MPI has argued in court that the statutory responsibility held by the ministry for managing biosecurity risks "does not give rise to private law claims for damages such as those advanced by the plaintiffs".
During the course of the trial, lawyers for the growers' group questioned MPI witness Murray Sherwin, who was director general of MAF at the time.
Mr Sherwin said he wasn't aware of MAF holding any insurance for liabilities. Stephen Butcher, who was MAF's plant imports and exports manager, said he didn't know whether the department held insurance.
The growers' lawyers asked for discovery about insurance arrangements MPI held, which the government agency opposed.
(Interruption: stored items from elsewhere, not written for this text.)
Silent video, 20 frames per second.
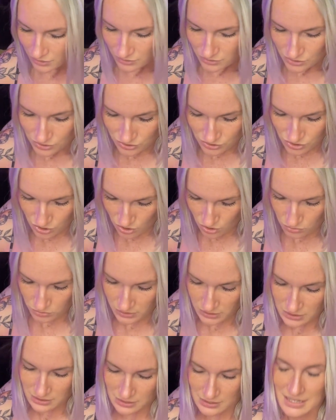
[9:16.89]
So
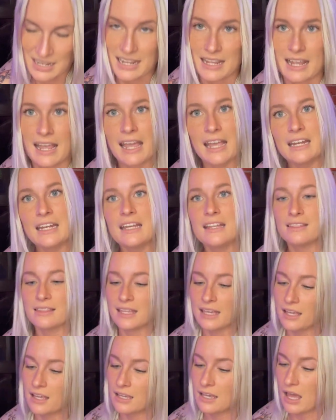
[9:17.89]
let's see,
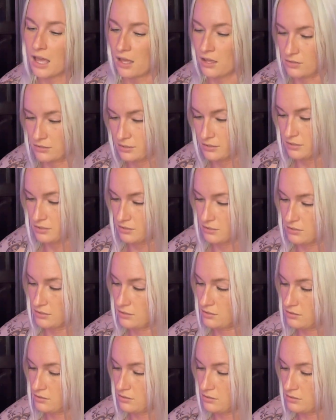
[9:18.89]
anything
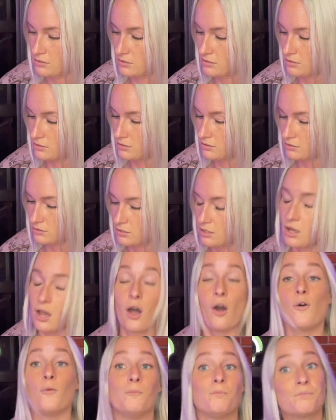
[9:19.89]
else?
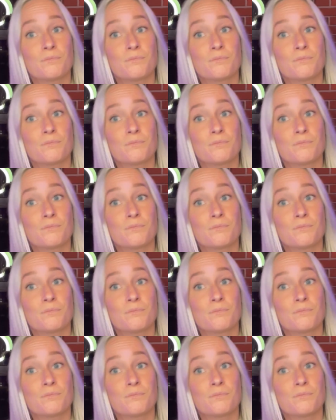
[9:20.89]
Oh,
MPI's lawyers said the Crown has "limited liability insurance cover relating to this claim" and the "maximum sum available is a modest fraction of the sum claimed by the plaintiffs. For the large balance the Crown is self-insured."
The growers are seeking over $376 million in compensation.
Wellington High Court Justice Jillian Mallon ruled that the court had had "incorrect evidence" about whether MPI had insurance, and now that has been corrected, the kiwifruit growers should have the opportunity to understand the extent and nature of the insurance held.
Once that has been done, each side will make submissions about whether the court should consider the availability of insurance in ruling on the case.